Since its publication in 2014, Canadian author Emily St John Mandel’s Station Eleven has attracted enthusiastic critical responses. This post-apocalyptic novel won an Arthur C. Clarke Award for Science Fiction in 2015 and was shortlisted for many other awards, including the National Book Award, the PEN/Faulkner Award, and the Bailey’s Women’s Prize for Fiction. In this OLH Special Collection, we seek to explore Station Eleven's position within twenty-first-century writing.

Station Eleven intersects with various debates in contemporary literary studies, opening up questions about genre, politics, national literary traditions, literary form and intermediality, popular culture and prize culture. The novel partakes in what James Berger describes as the “pervasive post-apocalyptic sensibility in recent American culture”. This sensibility is no longer the sole province of science fiction, as canonical literary authors like Cormac McCarthy and Jim Crace have written novels imagining post-catastrophic futures. Indeed Veronica Hollinger speaks of the “'disappearance’ of science fiction as a separate generic enterprise” in the contemporary and Mandel herself, Arthur C. Clarke Award for Science Fiction notwithstanding, identifies her novel as literary fiction rather than science fiction.

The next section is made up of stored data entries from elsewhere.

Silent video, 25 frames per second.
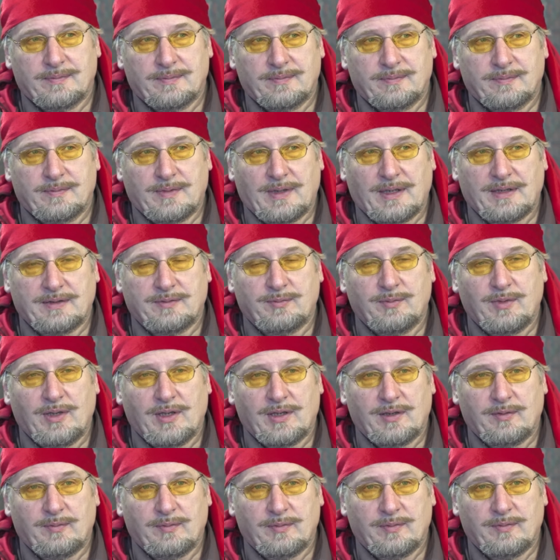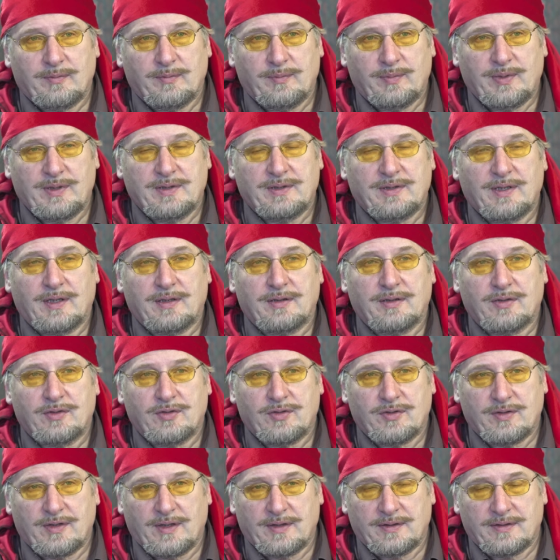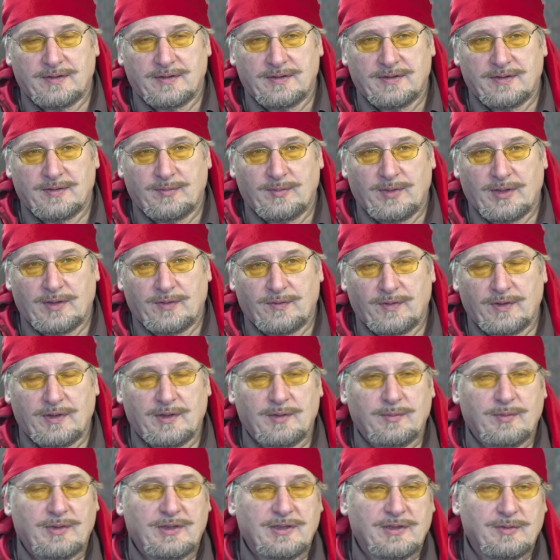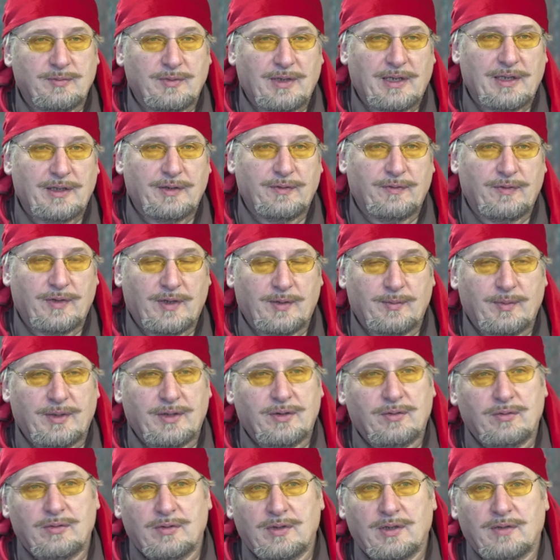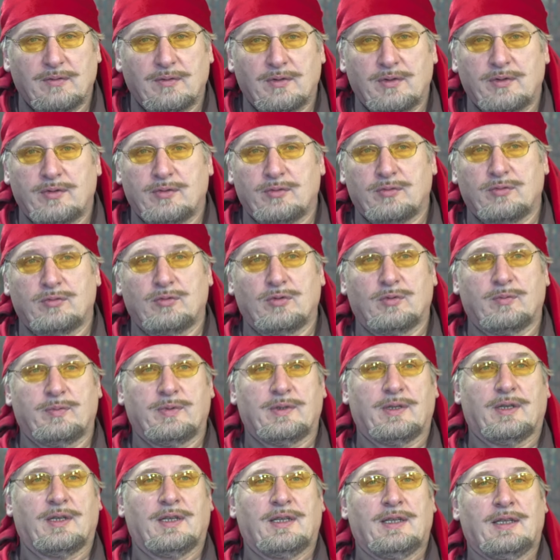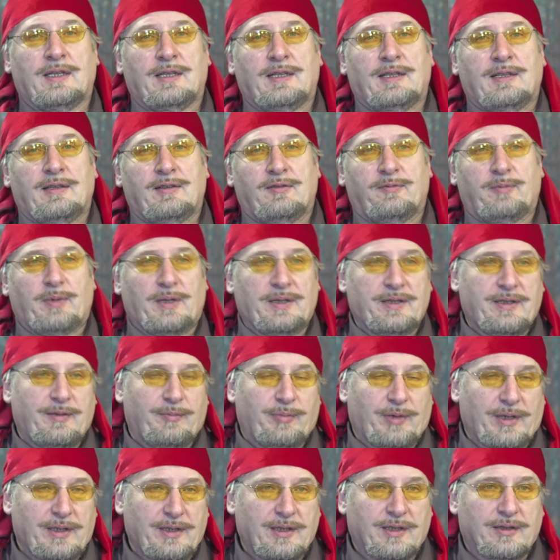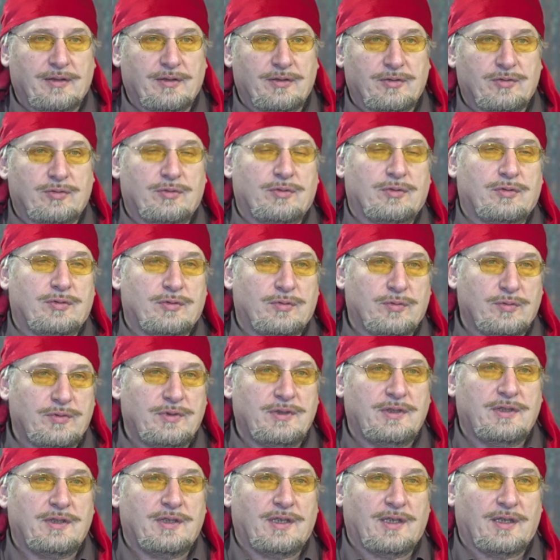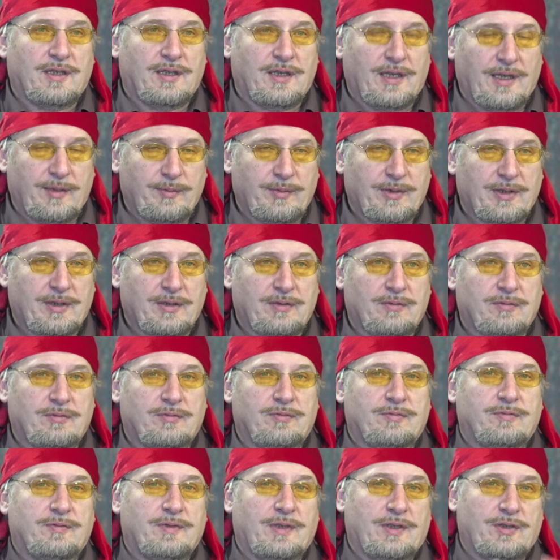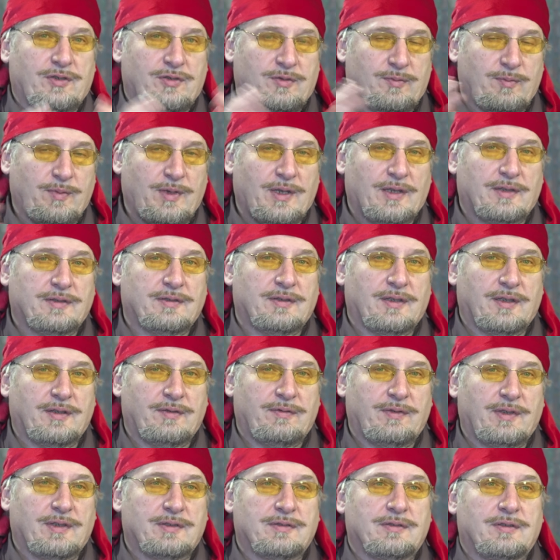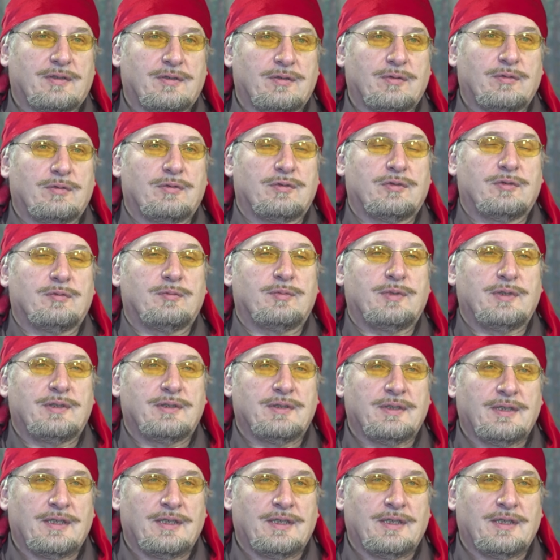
размером 50 на 60 сантиметров. Это максимальный формат, но это довольно неудобно. Вполне понятно, что это студийная камера, значит, мех, соответственно, должен бытьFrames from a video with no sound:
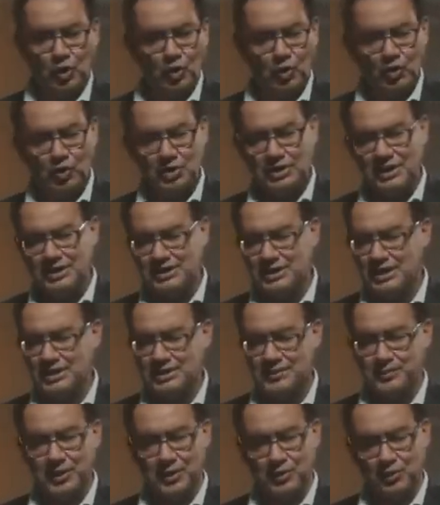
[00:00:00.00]
todas
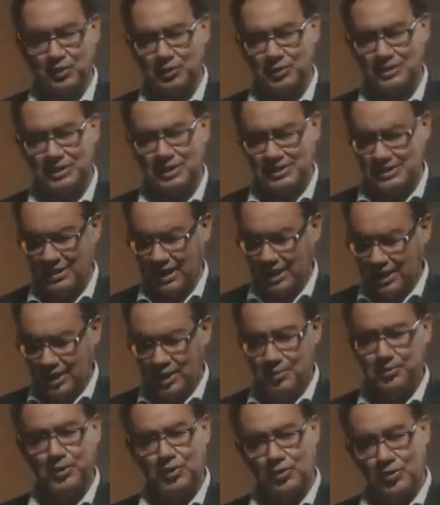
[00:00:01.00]
as perguntas
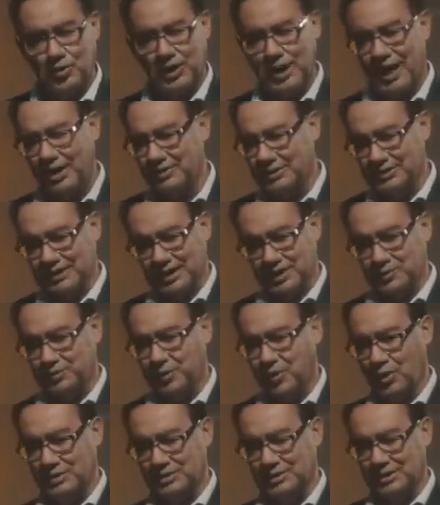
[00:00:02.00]
e procurava as
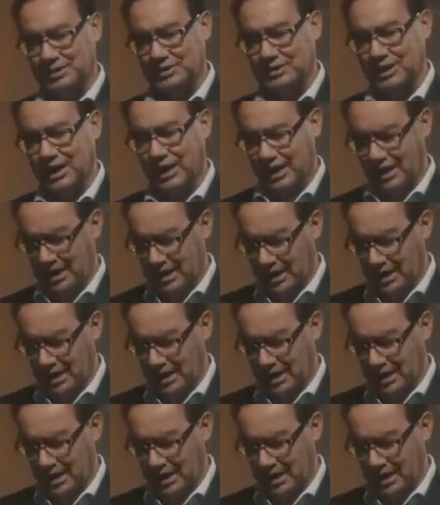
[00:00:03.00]
respostas.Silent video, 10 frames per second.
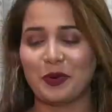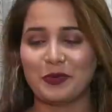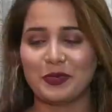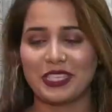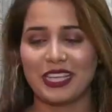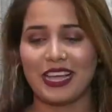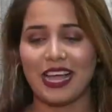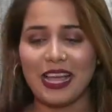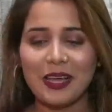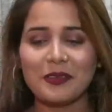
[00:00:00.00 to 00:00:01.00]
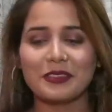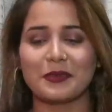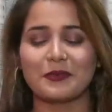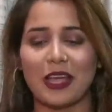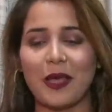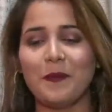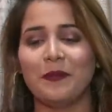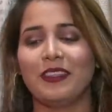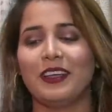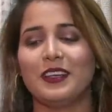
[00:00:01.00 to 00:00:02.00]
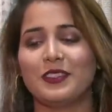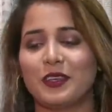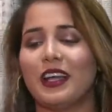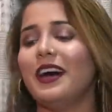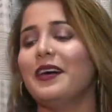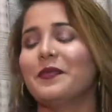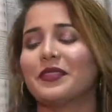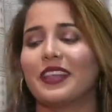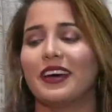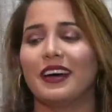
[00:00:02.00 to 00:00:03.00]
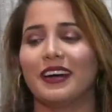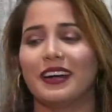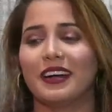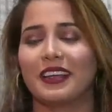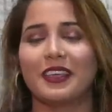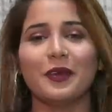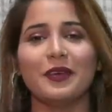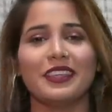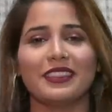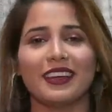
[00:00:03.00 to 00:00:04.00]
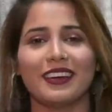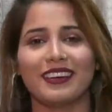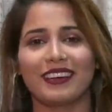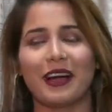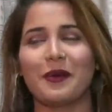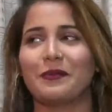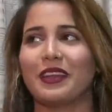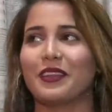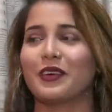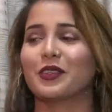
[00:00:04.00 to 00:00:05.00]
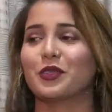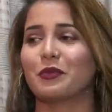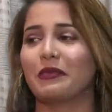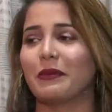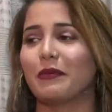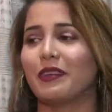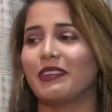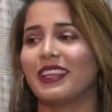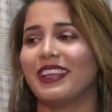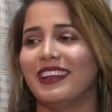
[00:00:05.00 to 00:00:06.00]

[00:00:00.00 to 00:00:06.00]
वो मुझे आए समझाए ज़ोया क्यों इतना कांप रही हो तो मैं बोलीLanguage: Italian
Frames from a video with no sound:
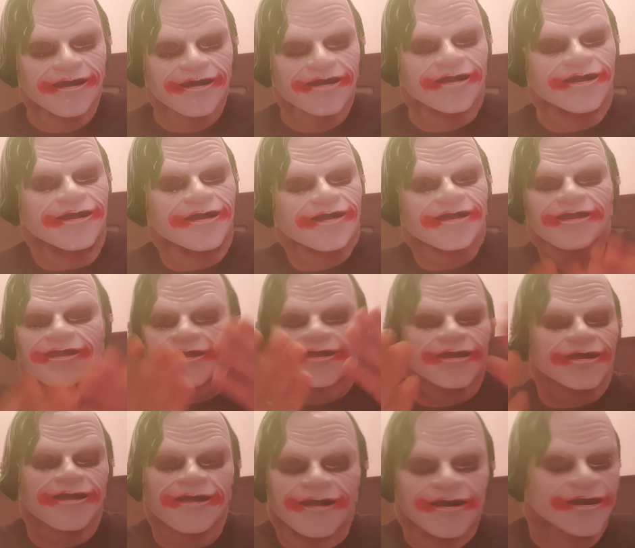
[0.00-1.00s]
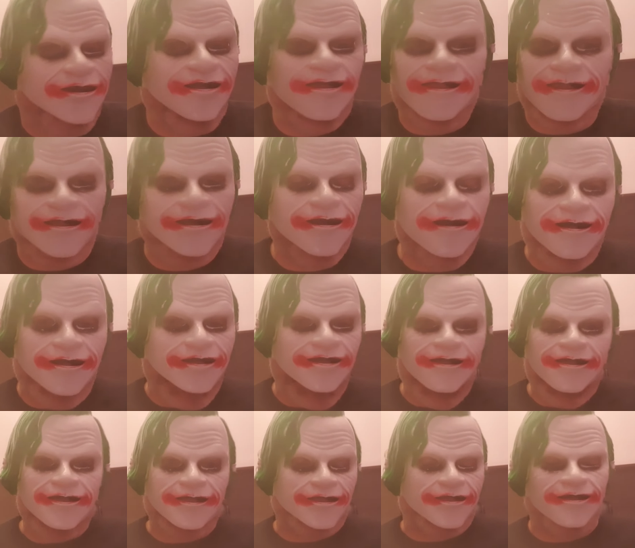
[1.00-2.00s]
Milanista, non capisci un
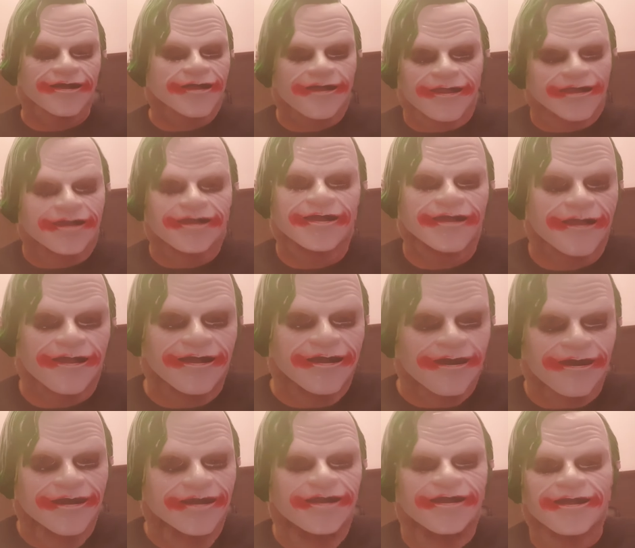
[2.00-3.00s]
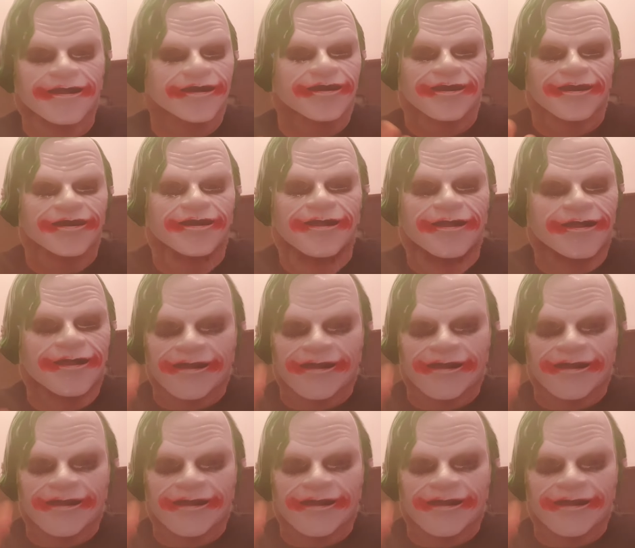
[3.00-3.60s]
cazzo, non c'è niente da fare ormai,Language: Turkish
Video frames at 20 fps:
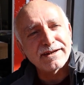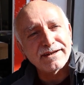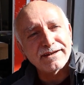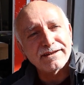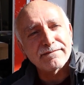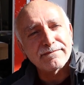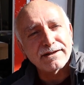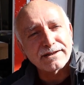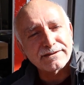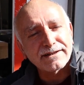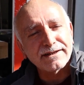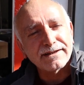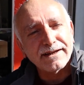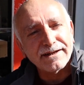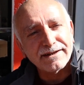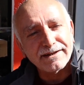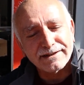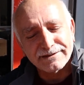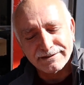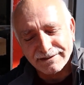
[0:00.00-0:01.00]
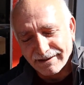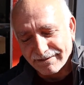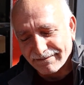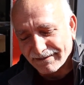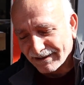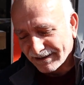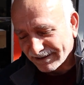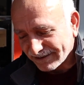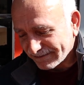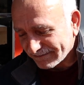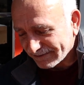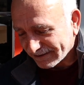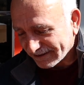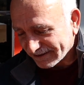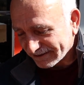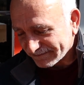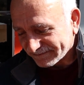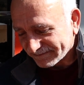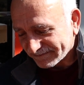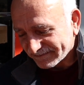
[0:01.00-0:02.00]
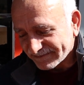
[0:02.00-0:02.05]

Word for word: Belediye başkanlarının açıklamalarına bakalım.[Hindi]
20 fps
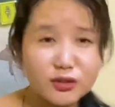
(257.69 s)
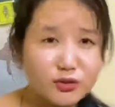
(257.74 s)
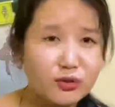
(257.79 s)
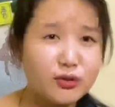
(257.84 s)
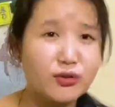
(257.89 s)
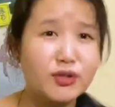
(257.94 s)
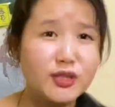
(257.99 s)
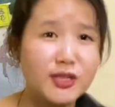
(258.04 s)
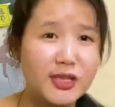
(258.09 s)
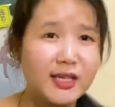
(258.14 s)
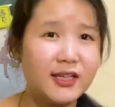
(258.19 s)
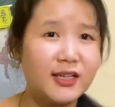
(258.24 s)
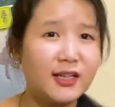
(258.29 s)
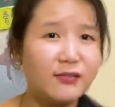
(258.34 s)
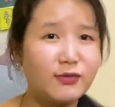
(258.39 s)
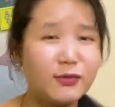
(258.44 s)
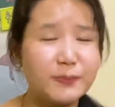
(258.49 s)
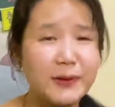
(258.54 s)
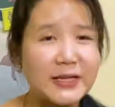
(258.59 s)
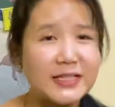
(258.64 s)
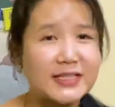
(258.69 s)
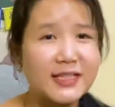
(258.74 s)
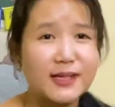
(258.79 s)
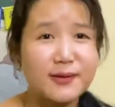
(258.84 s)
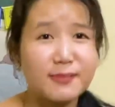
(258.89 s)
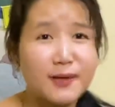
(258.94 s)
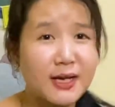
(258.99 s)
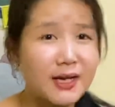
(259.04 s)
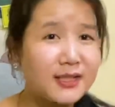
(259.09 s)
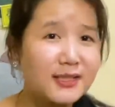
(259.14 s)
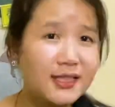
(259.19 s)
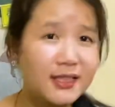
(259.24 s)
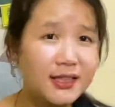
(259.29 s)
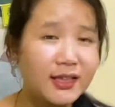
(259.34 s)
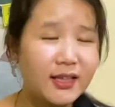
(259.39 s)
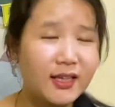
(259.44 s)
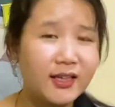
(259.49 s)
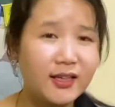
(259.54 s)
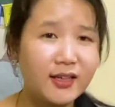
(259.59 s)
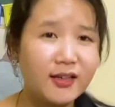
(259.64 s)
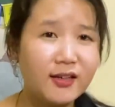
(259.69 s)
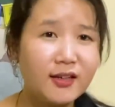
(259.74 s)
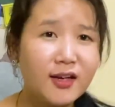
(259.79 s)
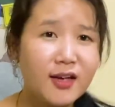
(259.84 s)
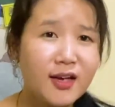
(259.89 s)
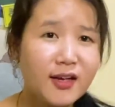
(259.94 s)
सोर्स है ना वो पैसे कमा सकते हैं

How might Station Eleven help us to frame issues of genre in twenty-first-century writing, in particular the debate between “literary fiction” and “genre fiction”, and how are these issues entangled with the production of cultural capital through literary prizes? Biblical apocalyptic narratives, as Lois Parkinson Zamora underlines, “developed in response to political and moral crises”. To what do we owe the contemporary surge of post-apocalyptic narratives and is Station Eleven radical or conservative in the way it imagines a hopeful future after global capitalism?